The Scarlet Ibis is a bird that Doodle finds lying on the ground dead beside the bleeding tree. It was not a common bird where they lived, so it must have traveled a great distance before dying. This is a symbol in many ways that illustrates Doodle. Just as a Scarlet Ibis traveling a great distance, Doodle also accomplishes a great number of things including surviving birth against all odds, and learning how to walk when the doctor said that he would never be able to. Along with this, both Doodle and the bird’s life were shorter than expected.

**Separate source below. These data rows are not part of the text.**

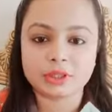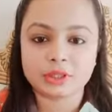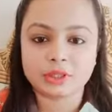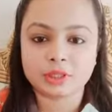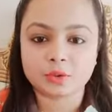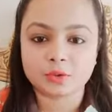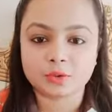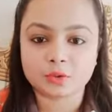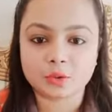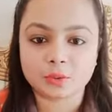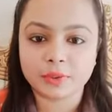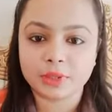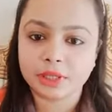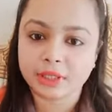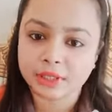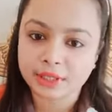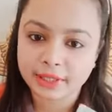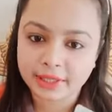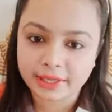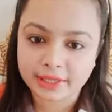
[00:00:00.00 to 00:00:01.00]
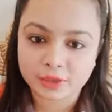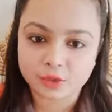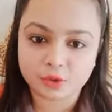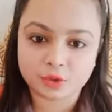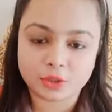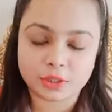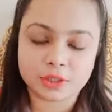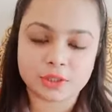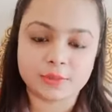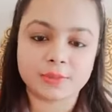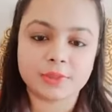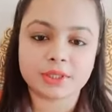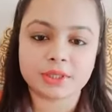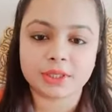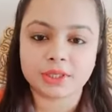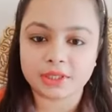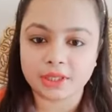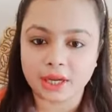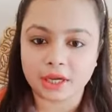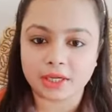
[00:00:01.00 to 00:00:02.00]
জেলটা ইউজ করবেন এটা র্যাশ চলে যাবে
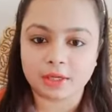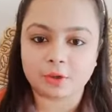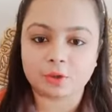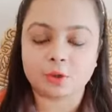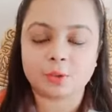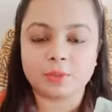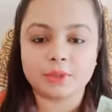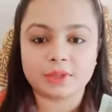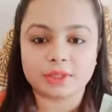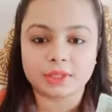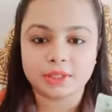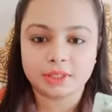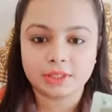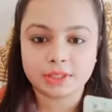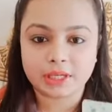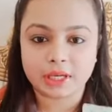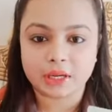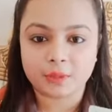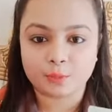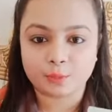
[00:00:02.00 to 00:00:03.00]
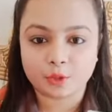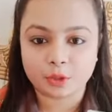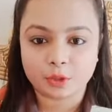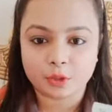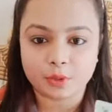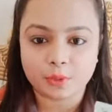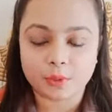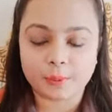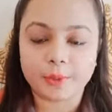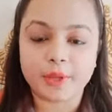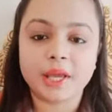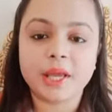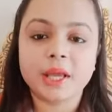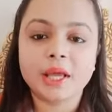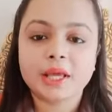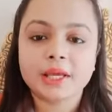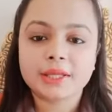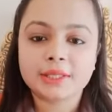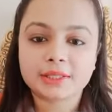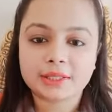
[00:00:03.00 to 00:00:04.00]
স্কিন ঠান্ডা করবে স্কিনের জ্বালা পোড়া কমাবে
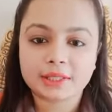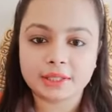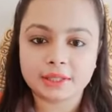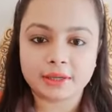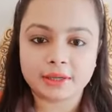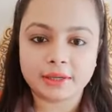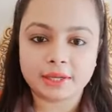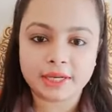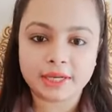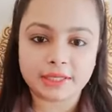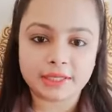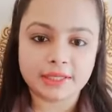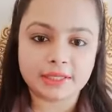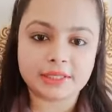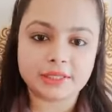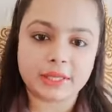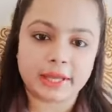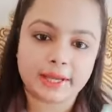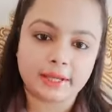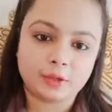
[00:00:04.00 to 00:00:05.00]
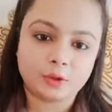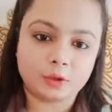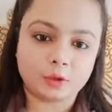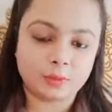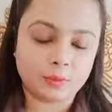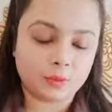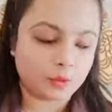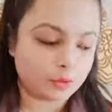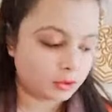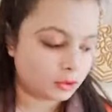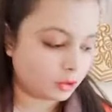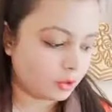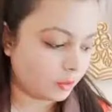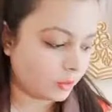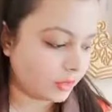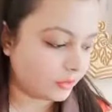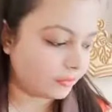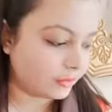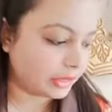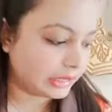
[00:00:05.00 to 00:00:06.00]
স্কিনের রেডনেস একদমই হচ্ছে
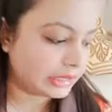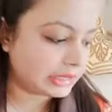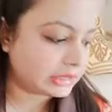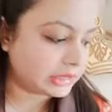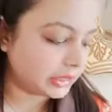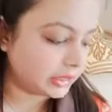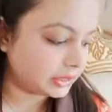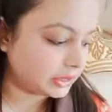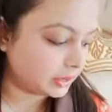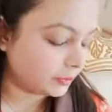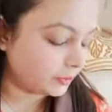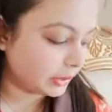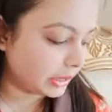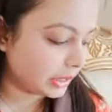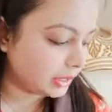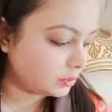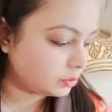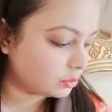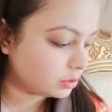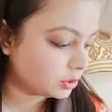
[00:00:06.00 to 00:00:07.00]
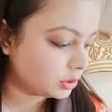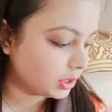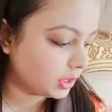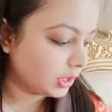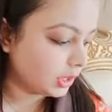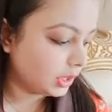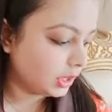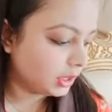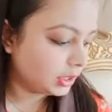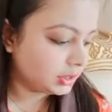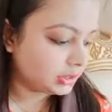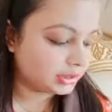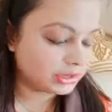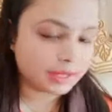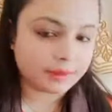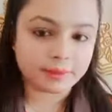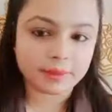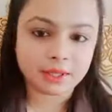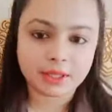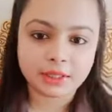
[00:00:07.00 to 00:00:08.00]
কমায় ফেলে এটা এটার প্রাইস হচ্ছে
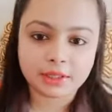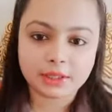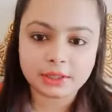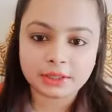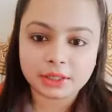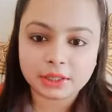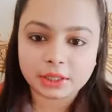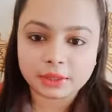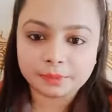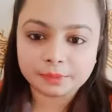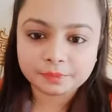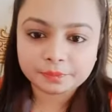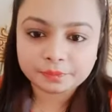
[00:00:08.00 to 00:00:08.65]
সেভেন টাকা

Throughout the story, Hurst makes references to the color red which not only symbolizes death but also foreshadows Doodle’s Death. The first encounter with this tragic color can be found in the second paragraph when Hurst describes Doodle after being born as a “tiny body which was red.” Hurst uses this symbolism to warn the reader of doodle’s upcoming death. Later, Hurst uses the Scarlet Ibis, a red bird, which dies at the feet of the bleeding tree. The last occasion in the story that Hurst uses the color red to symbolize death is at the end when Doodle dies. “He had been bleeding from the mouth, and his neck and the front of his shirt were stained a brilliant red,” (page 6).

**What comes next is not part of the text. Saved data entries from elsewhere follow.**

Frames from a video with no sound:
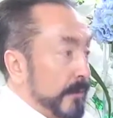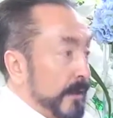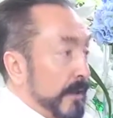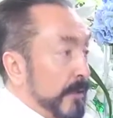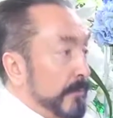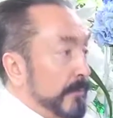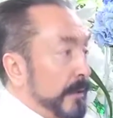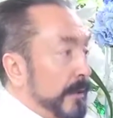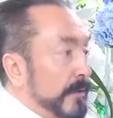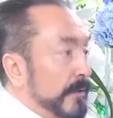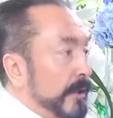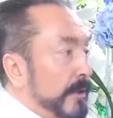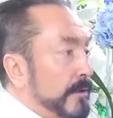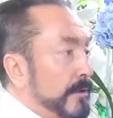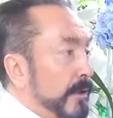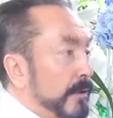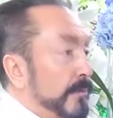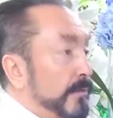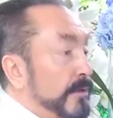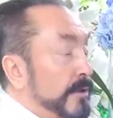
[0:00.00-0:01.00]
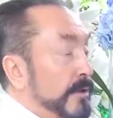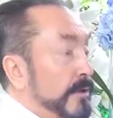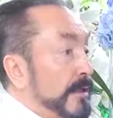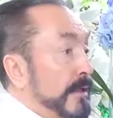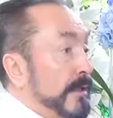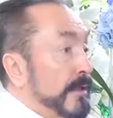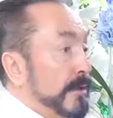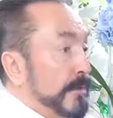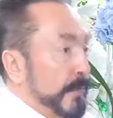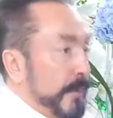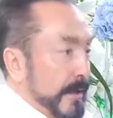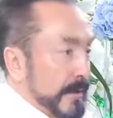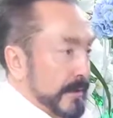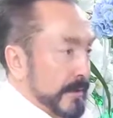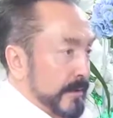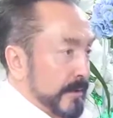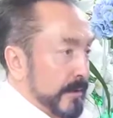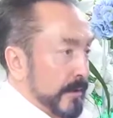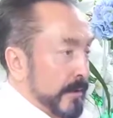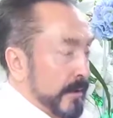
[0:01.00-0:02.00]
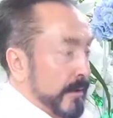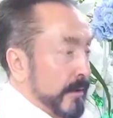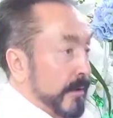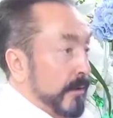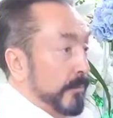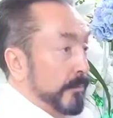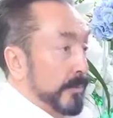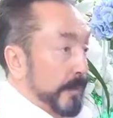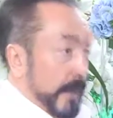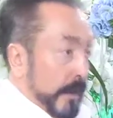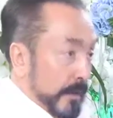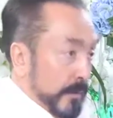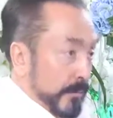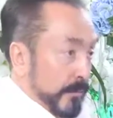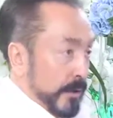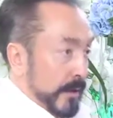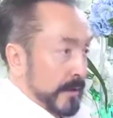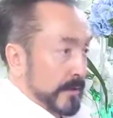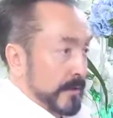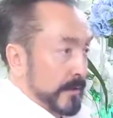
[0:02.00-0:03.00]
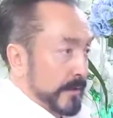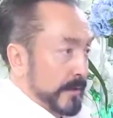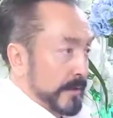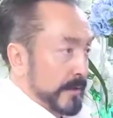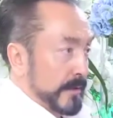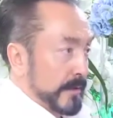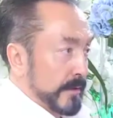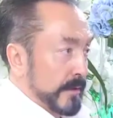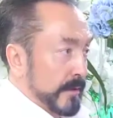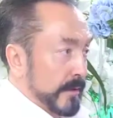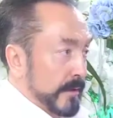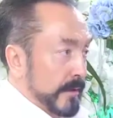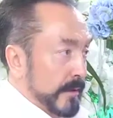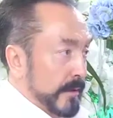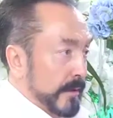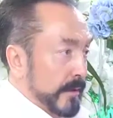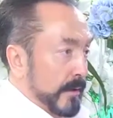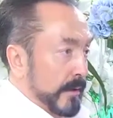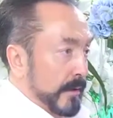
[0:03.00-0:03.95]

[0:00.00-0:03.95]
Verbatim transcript: Bilimle tesadüf iç içe gitmez. Bırakın münasebesizliği.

Hurst uses this last symbolic phrase to describe Doodles death but instead of illustrating the color red as terrible he described it as brilliant. He does this to relate the Scarlet Ibis’ graceful, beautiful death to Doodle’s Death. Nature is a recurring motif throughout this story. The beauty of the natural world enhances Doodle and the narrator's lives. There are recurring descriptions of places such as the Old Woman Swamp, Horsehead Landing, and the family house itself, before and after the events of the story. Doodle is enthralled by the beauty of the wildflowers in the swamp the very first time he visits. This recurring nature motif connects Doodle to the ibis and to the natural world itself, and accentuates the beauty of his life, though it is very different from the lives of most children his age. The color red is a powerful motif throughout this text. The title itself is "The Scarlet Ibis," and scarlet is a shade of red. The ibis perches in the bleeding tree, which reminds readers of the color red as well. When Doodle dies, his blood stains his skin and his shirt red. Aside from these obvious references, the narrator also describes Doodle's body as red when he is a baby: "a tiny body which was red and shriveled" (Part I). In this story, the color red symbolizes death—however, it also symbolizes beauty, through the beautiful ibis, its tree, and nature. This may seem paradoxical, but it is a fitting representation of the jumble of contradictions that comprise Doodle's life.

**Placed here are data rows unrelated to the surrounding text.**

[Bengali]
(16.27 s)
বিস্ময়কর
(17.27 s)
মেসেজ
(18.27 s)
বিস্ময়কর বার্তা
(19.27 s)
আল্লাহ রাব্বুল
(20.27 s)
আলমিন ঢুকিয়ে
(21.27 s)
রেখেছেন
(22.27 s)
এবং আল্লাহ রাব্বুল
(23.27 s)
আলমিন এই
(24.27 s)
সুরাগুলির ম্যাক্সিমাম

There is a reason why Doodle is so reluctant to reach out and touch the casket that was built for him as a baby when his brother brings him into the barn and tries to force him to. The casket is a symbol for the death that Doodle evaded, and he fears that if he physically connects with it he is inviting death back into his life. The casket represents what was supposed to happen to Doodle, but which, by some strange trick of fate, did not.